RandyGaul commented 5 years ago

Data Library looks like a nice library! But there are some severe problems with the build system and docs which have prevented me from trying the library out after dedicating multiple hours of time. I'm just writing down all my thoughts as feedback. I am quite interested in trying out Data Library, but these issues are blockers for me personally.


I've never seen bam before and have no idea how to build Data Library.

I tried:

[24/71] [2] c++ src/dl_convert.cpp
"32 bit"
msvcprt.lib(MSVCP140.dll) : fatal error LNK1112: module machine type 'x64' conflicts with target machine type 'X86'

After this point I spent a couple hours poking around and am giving up. Why not provide a cmake script, or pre-built binaries? I don't know anyone that has heard of bam before, and using it as the only way to build the code locks out many potential users (like myself).
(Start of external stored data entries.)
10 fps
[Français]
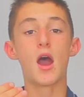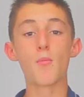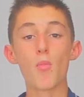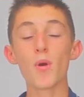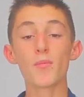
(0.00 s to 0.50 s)

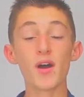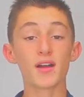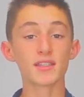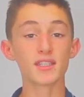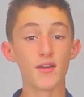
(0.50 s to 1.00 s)
Bon, à
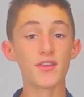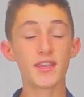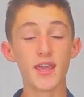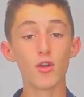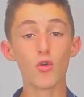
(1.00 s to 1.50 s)
part ça,
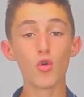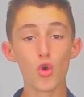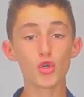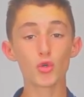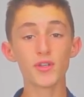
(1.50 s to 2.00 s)
nickel.
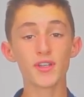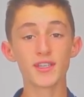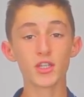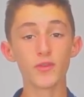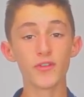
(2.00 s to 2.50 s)
Aujourd'hui, dans
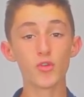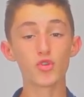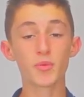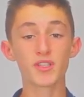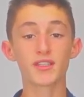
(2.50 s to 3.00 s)
cette nouvelle vidéo,
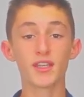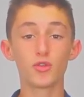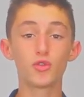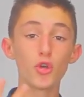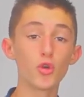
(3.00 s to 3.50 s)
je vais vous
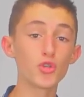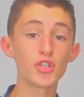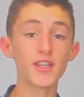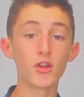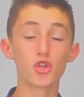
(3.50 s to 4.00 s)
présenter deux
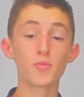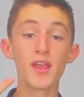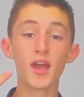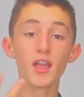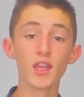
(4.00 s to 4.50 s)
logiciels que je
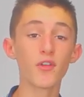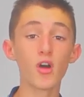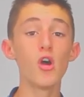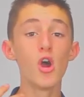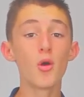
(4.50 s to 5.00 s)
mets en
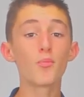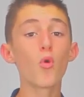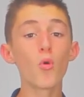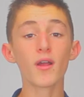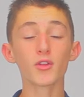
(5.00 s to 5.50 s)
avant.
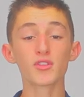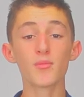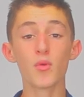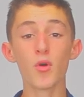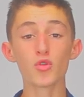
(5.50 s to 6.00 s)
Pourquoi Car tout
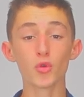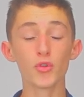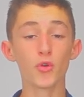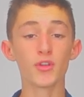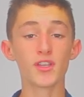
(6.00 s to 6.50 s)
simplement,
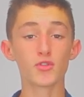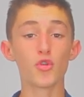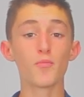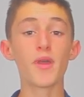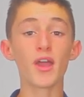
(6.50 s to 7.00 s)
aujourd'hui, on est dans
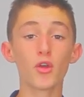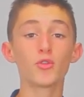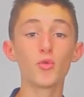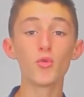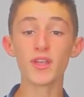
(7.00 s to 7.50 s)
une
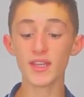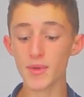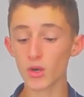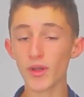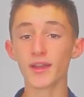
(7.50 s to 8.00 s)
période où il y a des
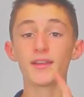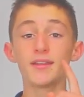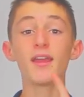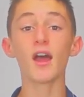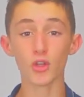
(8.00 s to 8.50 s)
malwares
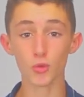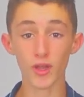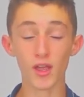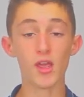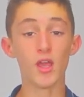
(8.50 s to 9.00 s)
et des
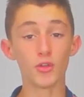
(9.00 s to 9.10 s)
hardware.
I also noticed there is no full example demonstrating the entire workflow of Data Library. When a new user comes into the repository here are the steps they will look for the in the documentation:

  1. How to build Data Library
  2. How to define schema (typelibrary) for an example
  3. The same example should be shown as run through dltlc
  4. Ideally the docs would have a snapshot of what dltlc output can look like
  5. Load the typelibrary. Why is it called example.bin in the current docs? That's confusing. I would expect something more like example_typelibrary.bin
  6. Store/Load instances
  7. Show the printf output after loading the instance (like a comment) right below the printf calls in the example code.

The docs are entirely missing step 1. Step 2 is already a good example, but it does not match the rest of the steps, which is confusing. Step 4 is important for people to get a feel of the workflow. Some notes one what is expected in the output files is really important. At this point I've already invested a couple hours into researching Data Library and still have no idea what the output of dltlc is going to look like.
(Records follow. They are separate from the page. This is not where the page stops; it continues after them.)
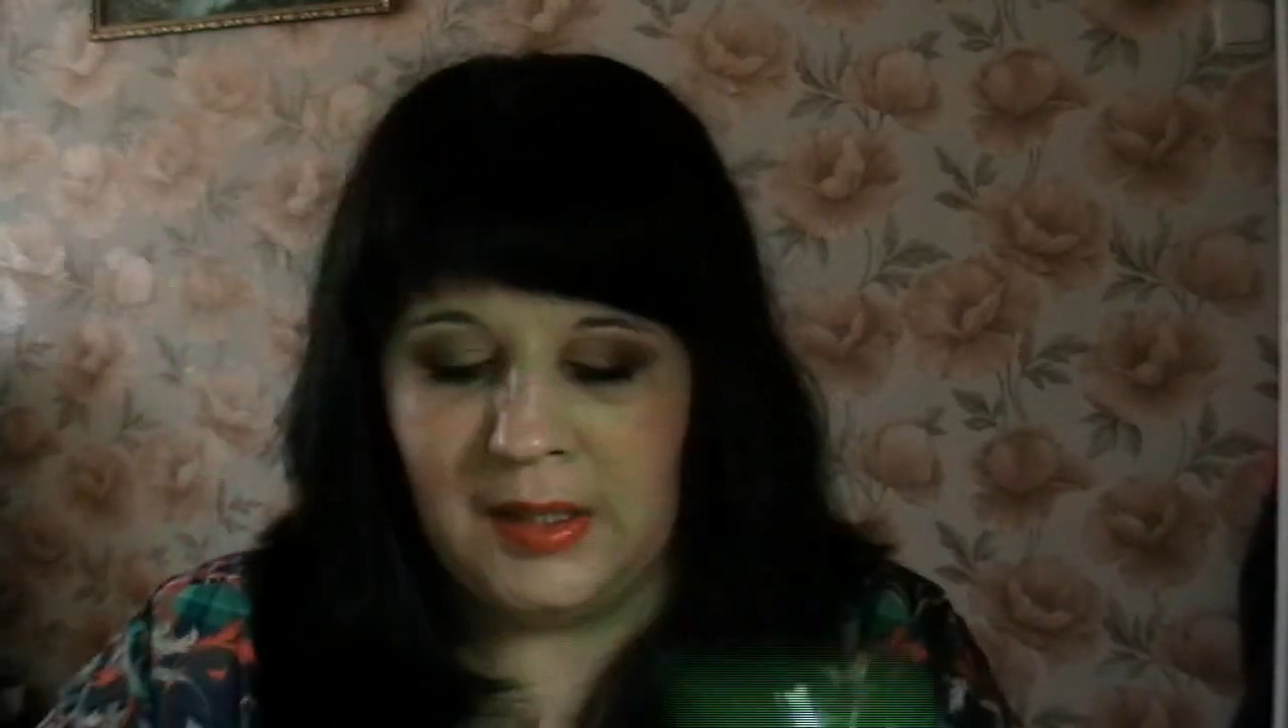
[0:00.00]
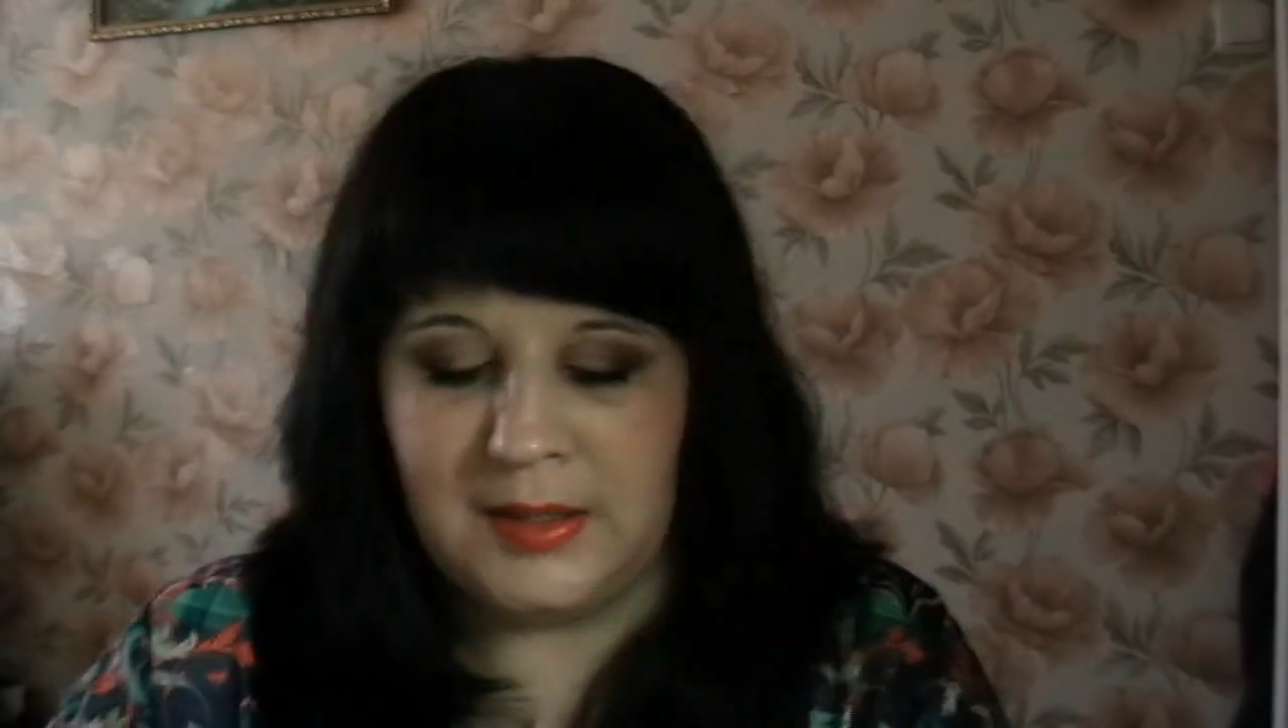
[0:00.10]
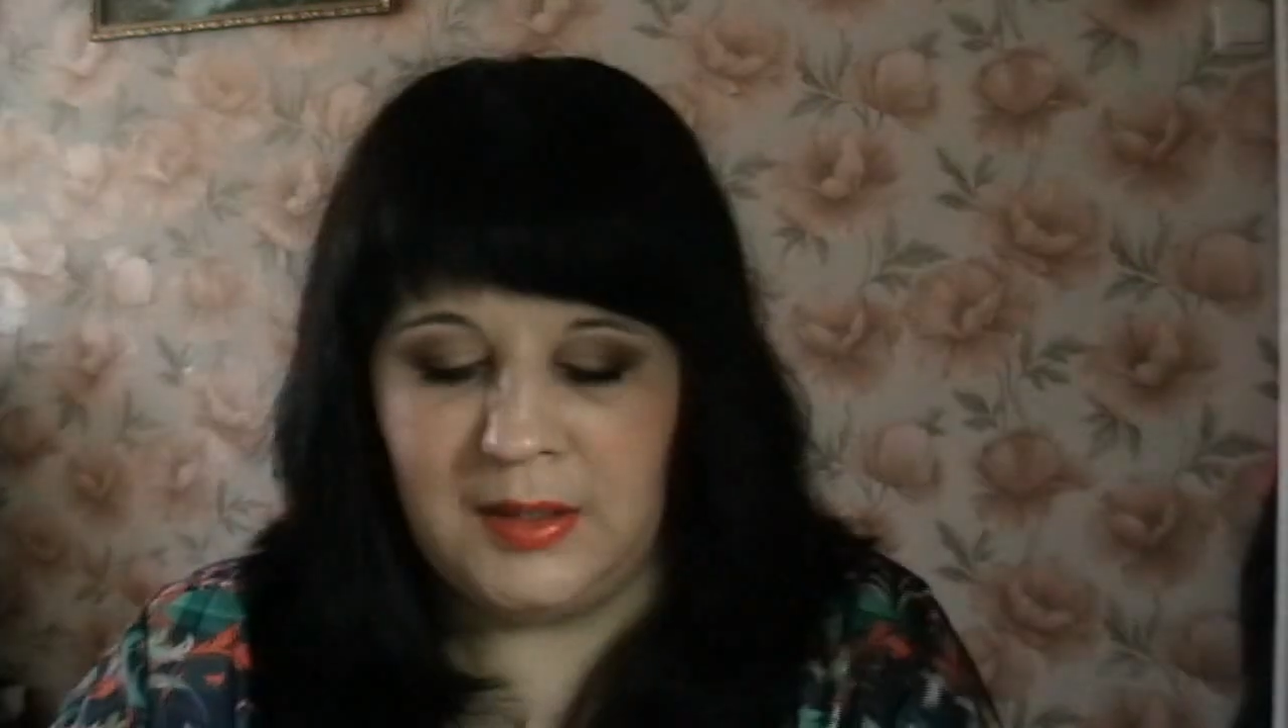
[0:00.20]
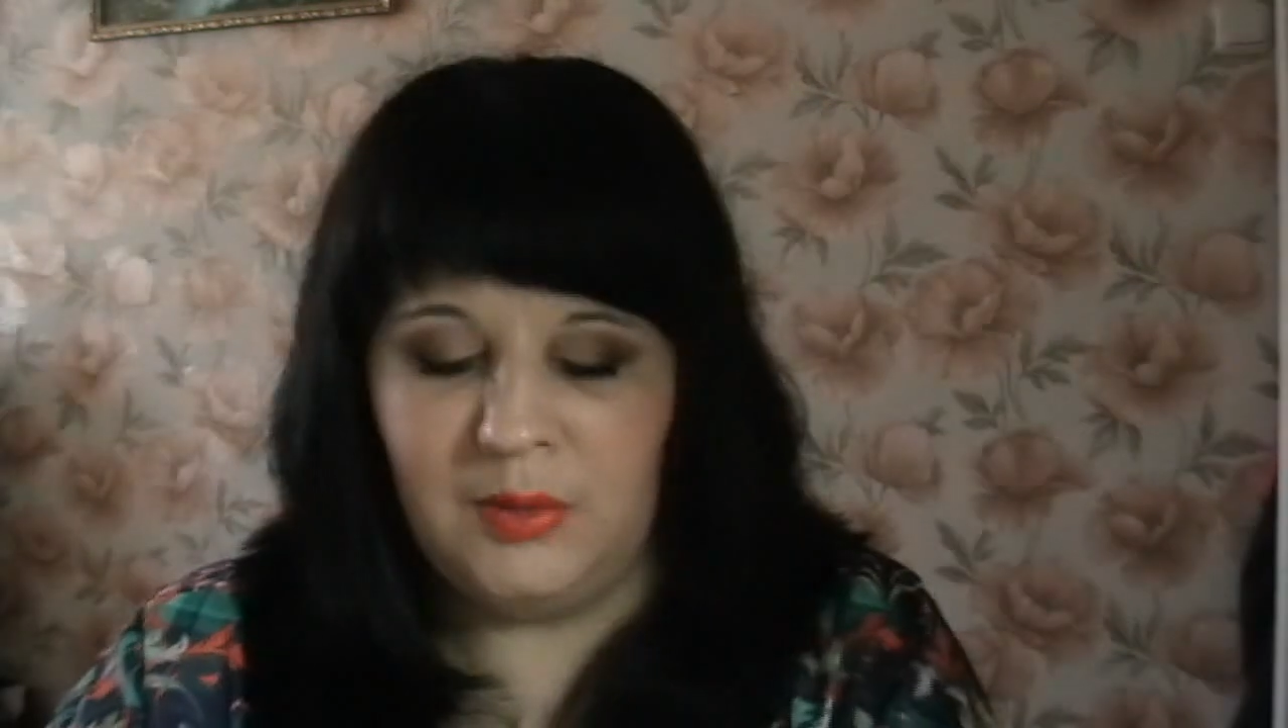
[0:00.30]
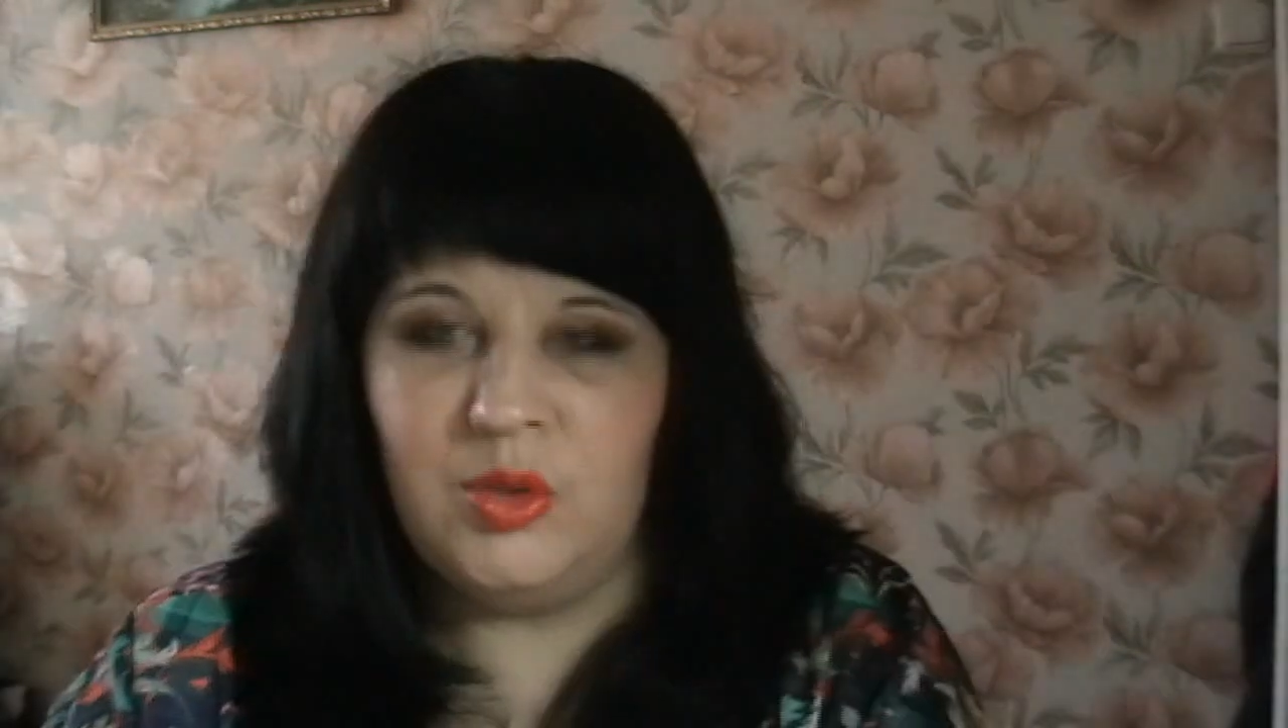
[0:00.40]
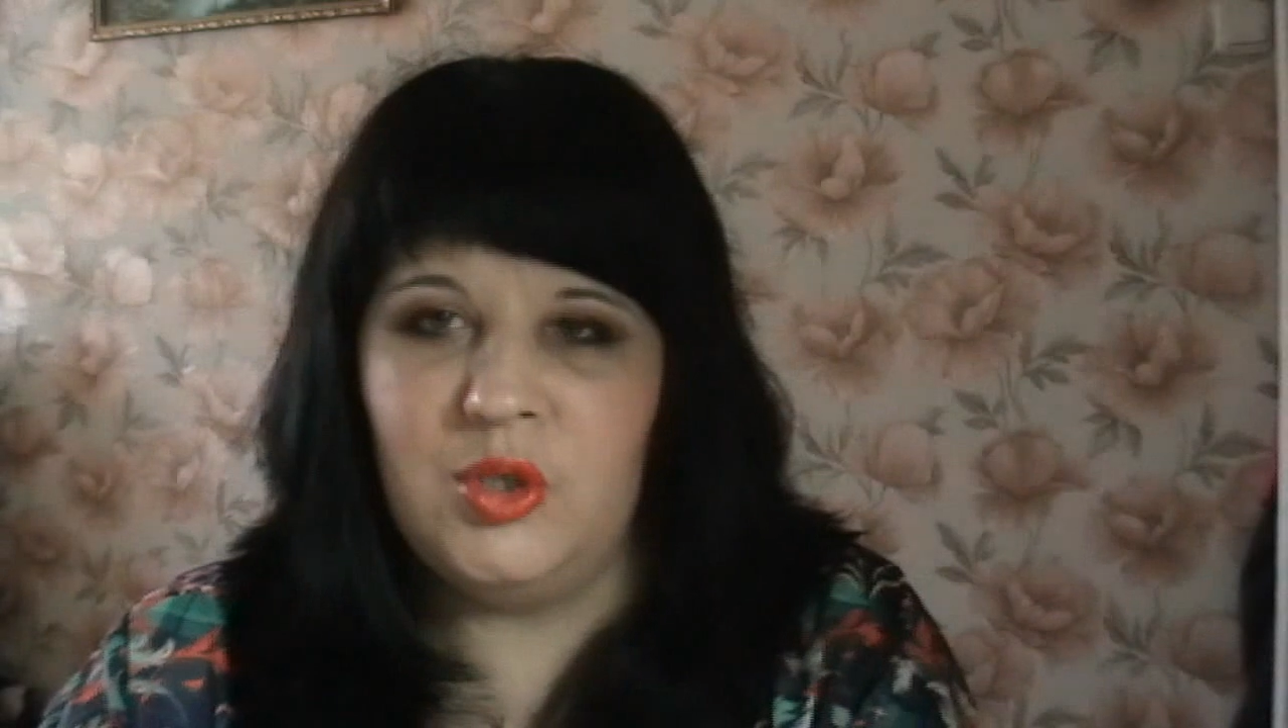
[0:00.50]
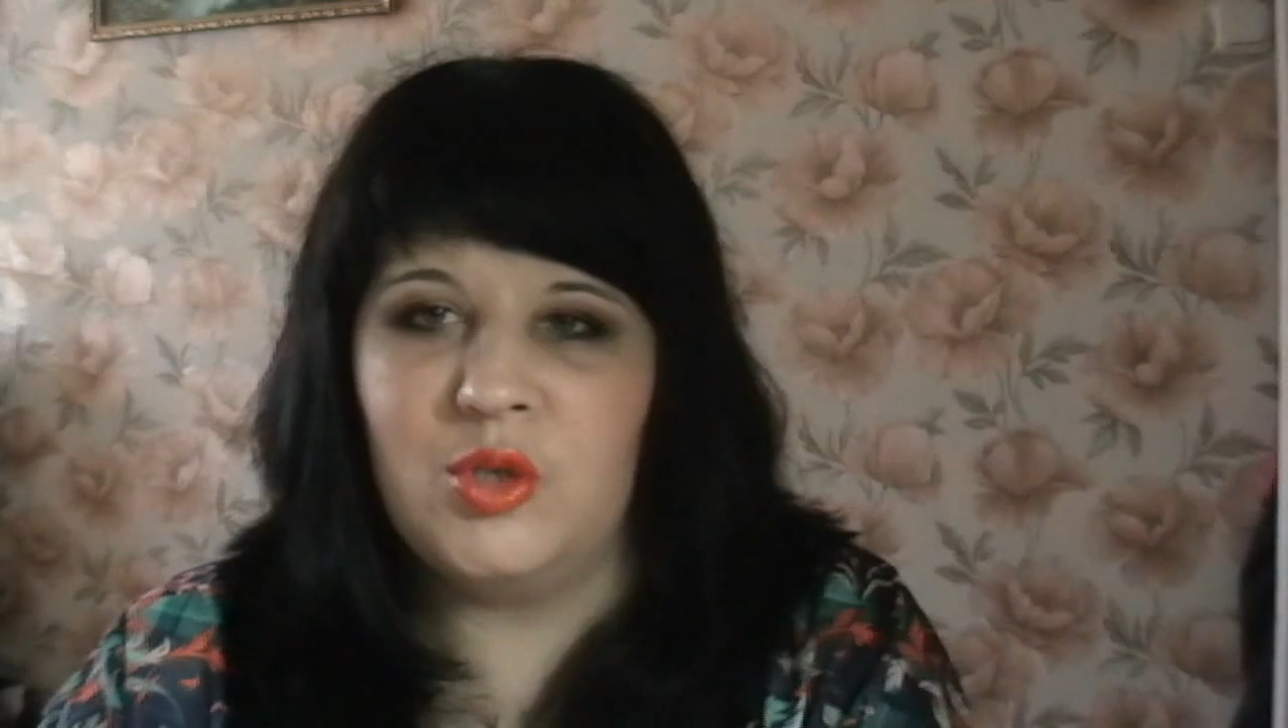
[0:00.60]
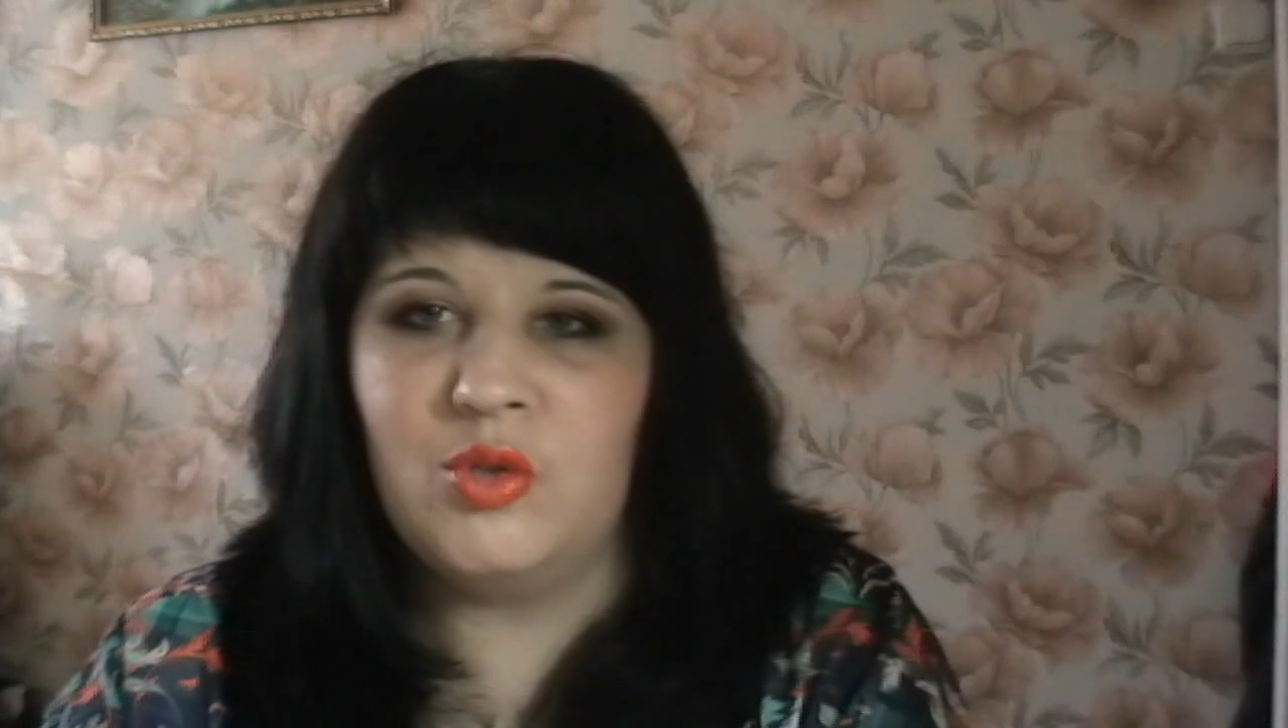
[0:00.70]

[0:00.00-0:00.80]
Следующее,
load = memcpy + with plus-menu guaratee complete data when built error-checks platform specific data ( convertion between platforms avaliable on all platforms )

This phrase really confused me. It took at least five minutes to read (over and over again), and I still don't quite understand what it is saying. Here is my best attempt at a revision, but I still don't know what plus-menu guaratee means.

Here's my edit:

Goals of this Library

Provide a cross-platform way to load instances of structs out of packed binary form, or store instances into packed binary form. In this way loading and storing becomes almost a single mere memcpy. Data Library also provides type error checking to ensure validity of loads/stores, and performs any platform-specific conversions as-necessary.

The parts section of the readme can also use some tuning. The information needs to be sorted by the user workflow, and listed out in-order of the workflow from a user's point of view. Here's my attempt at an edit:

The Worklow of Data Library

1. Define Type Library definitions for your structures (.tlc files). tlc files are used by Data Library load/store/pack/unpack types. (QUESTION: What is the difference between load/store and pack/unpack???)
2. Run dltlc (Data Library Type Library Compiler) to compile .tlc files. This step outputs all pieces necessary to load or store data at run-time.
3. During run-time the generated header and functions from dl.h or dl.utils.h can be used to perform load/store operations.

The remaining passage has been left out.